Blount Bridgers House
Constructed in the first decade of the nineteenth century, the Blount Bridgers house also known as The Grove was owned by Thomas Blount. It's currently a museum that celebrates the 200 year-old material culture of Edgecombe county on the 1st floor and the creative achievements of Tarboro-born artist Hobson Pittman (1899-1972) on the 2nd floor.
Backstory and Context
The Blount Bridgers house located in Tarboro, NC was built around 1808. Known as The Grove it was built by Thomas Blount and his wife Mary Sumner Blount and has been the home of several community and regional leaders. In the 1930s the town of Tarboro purchased the house to be a community house where groups could meet, programs were presented, and a community pool was added, being the first refrigerated pool in eastern North Carolina. It served as a number of purposes through the years, including a public library, temporary Town Hall, and a central office for the public school system. Then in 1979 the house was restored and opened as a museum and art gallery in 1982.
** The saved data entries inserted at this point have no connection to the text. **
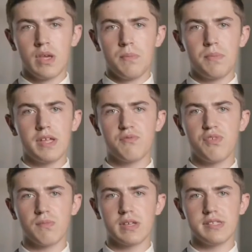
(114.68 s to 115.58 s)
Being
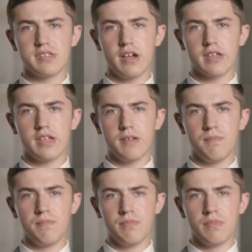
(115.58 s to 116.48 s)
from Kentucky,
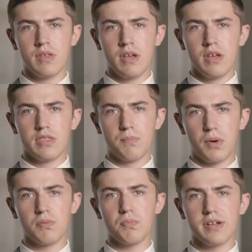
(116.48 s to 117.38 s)
the
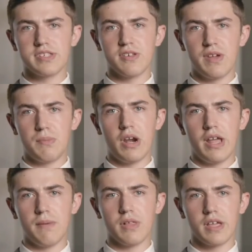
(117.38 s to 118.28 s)
birthplace of
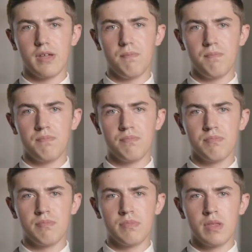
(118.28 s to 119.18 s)
Abraham Lincoln,
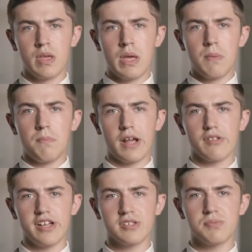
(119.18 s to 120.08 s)
my
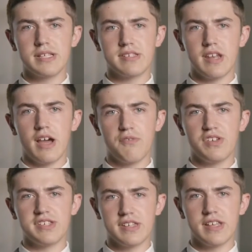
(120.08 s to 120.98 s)
classmates and I
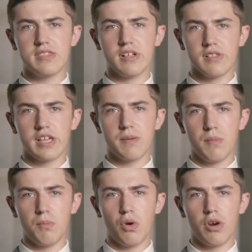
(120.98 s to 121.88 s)
visited the Lincoln
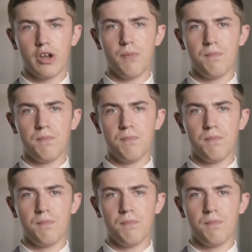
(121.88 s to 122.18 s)
Memorial.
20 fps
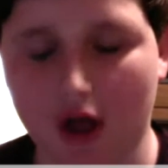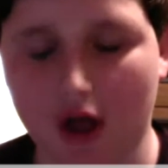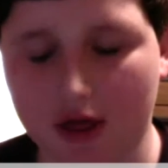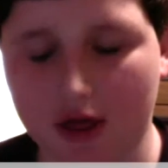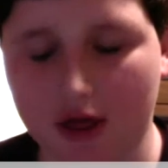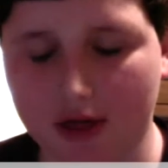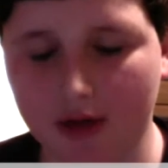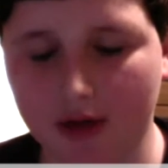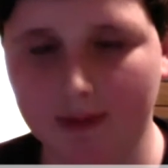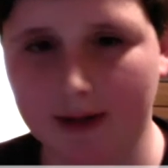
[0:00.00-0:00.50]

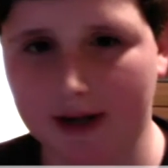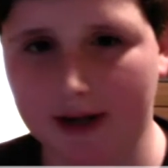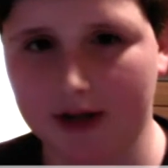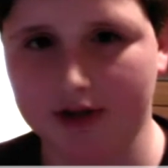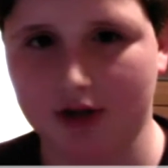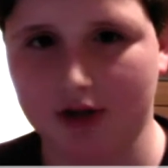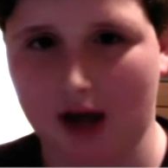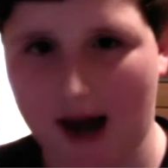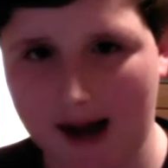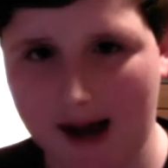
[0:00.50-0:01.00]
Thumbnails
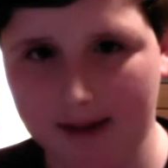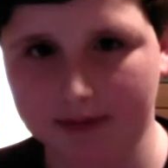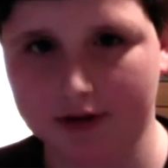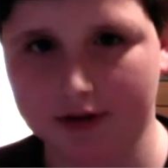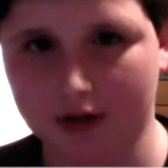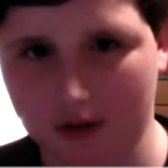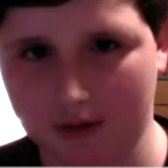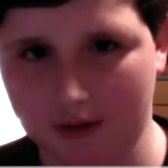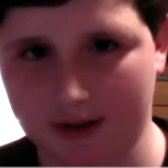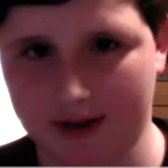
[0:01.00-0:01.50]
are
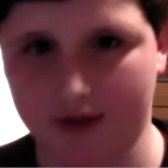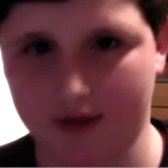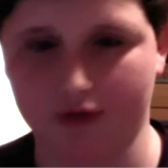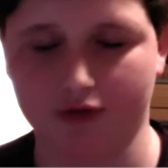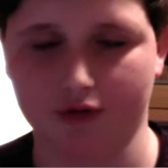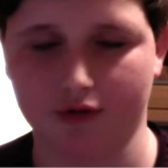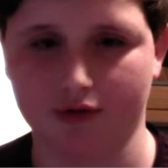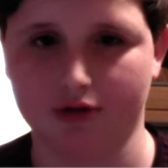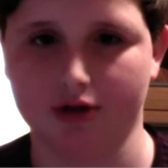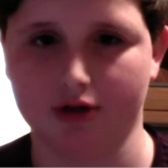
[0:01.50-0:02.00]
absolutely
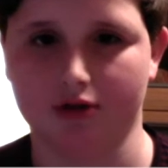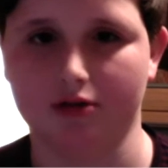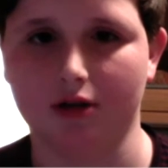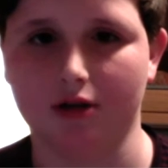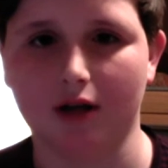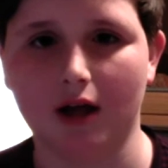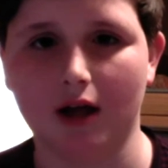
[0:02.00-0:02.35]
crucial.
After the American Revolution, Thomas settled in Tarboro and was a prominent land owner and active in local politics. In 1788 he was elected into the North Carolina State House of Commons. Then he was elected to the U.S. House of Representatives in 1793. During this time in office he built "The Grove" with his wife. He served in this position until 1812, where he died in office. He is buried in the Congressional Cemetery in Washington, D.C.
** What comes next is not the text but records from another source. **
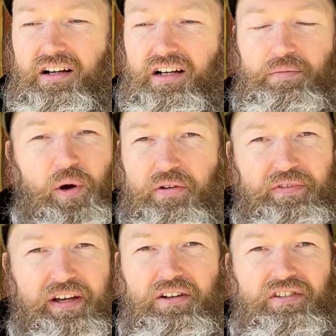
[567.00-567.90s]
And you point
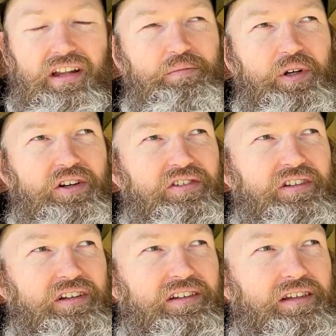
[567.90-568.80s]
fingers at that person
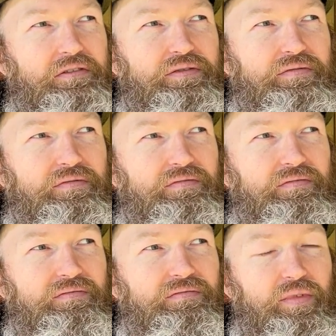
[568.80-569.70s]
as if
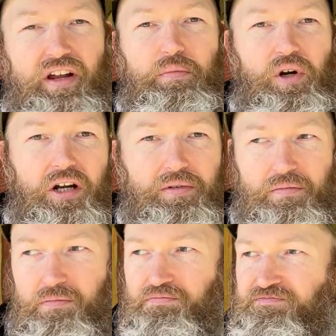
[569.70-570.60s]
they're the
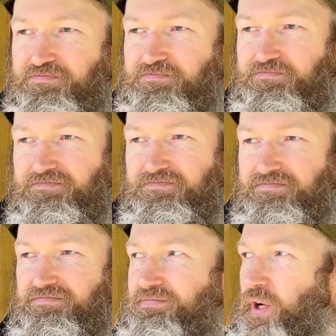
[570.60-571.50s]
problem,
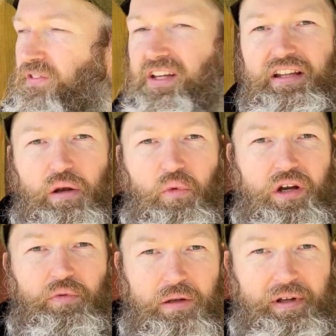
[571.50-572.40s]
because they didn't
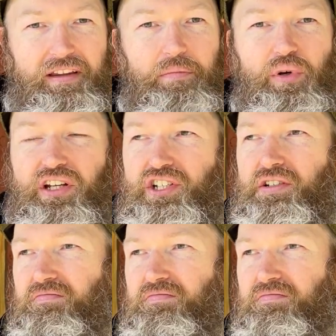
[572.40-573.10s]
want to rebuild that bridge.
After Thomas's wife Mary "Jackie" Blount died in 1822, the house passed on to a nephew who lived there just a few years. Then the house was sold to its next prominent owner.
Louis Dicken Wilson
Wilson purchased the house in 1830. He was a local attorney and also was elected to the NC House of Representatives. He was also the attorney for the town and served as guardian to several area orphans. Never married, Wilson lived in the house with his sister and some of the children he was guardian for. He served on the committee to revise the North Carolina Constitution in 1835, and helped get public schools established in the state. In 1847 he raised a company of men, resigned his seat in the NC House, and volunteered for service in the Mexican War. He died of yellow fever while in Mexico. Later his body was returned to North Carolina and was eventually buried on the Town Common. Per his instructions, the house was sold with the proceeds going into a fund for orphans. North Carolina created Wilson County in his memory in 1855.
John L. Bridgers
John L. Bridgers was the third major owner of the house. He was married to Rebecca Louis Dicken, who's cousin Louis D Wilson owned the house before them. The Bridgers family purchased the house in 1850 after the Wilson estate of over 300 acres north of the Town Common was divided and sold. In that same year the Bridgers added the Italianate porch and the unusual molding in the center hall. An attorney John Bridgers was also commander of the local militia which became the Edgecombe Guards in 1861 when they enlisted in the Confederate Army. After leading his men at the battle of Bethel, Virginia in June 1861, Bridgers was appointed Commandant of Ft. Macon until he retired in the fall of 1861 due to his wife's poor health. He was also one of the Commissioners from N.C. on behalf of the Confederates states to attend the Peace Conference in Montgomery, Alabama in early 1861. Returning home after his service, he again took up the practice of law & lived in the house until 1880. He died in 1884 at the age of 62, he is buried in the Calvary Episcopal Church Cemetery in Tarboro, N.C.
For a few years in the 1880s the house served as a school for Mrs. General Pender, widow of Major General William Dorsey Pender. Around the turn of the century it became an apartment house until it was purchased by the town in the 1930s.
The Blount Bridgers house contains locally made antique furnishing and artwork by Edgecombe County residents. There are works such as ceramics, textiles and various metal works. The Blount Bridgers house is also on the National Register of Historical places. The second floor now serves as an art gallery and has paintings, drawings and prints by Hobson Pittman (1899-1972), who was an Edgecombe county native. The house includes portraits of area residents by Thomas Sully, Thomas Landseer, and William Garle Brown. The house is now the home of Edgecombe Arts and offers tours as well a various programs on art and education for the community.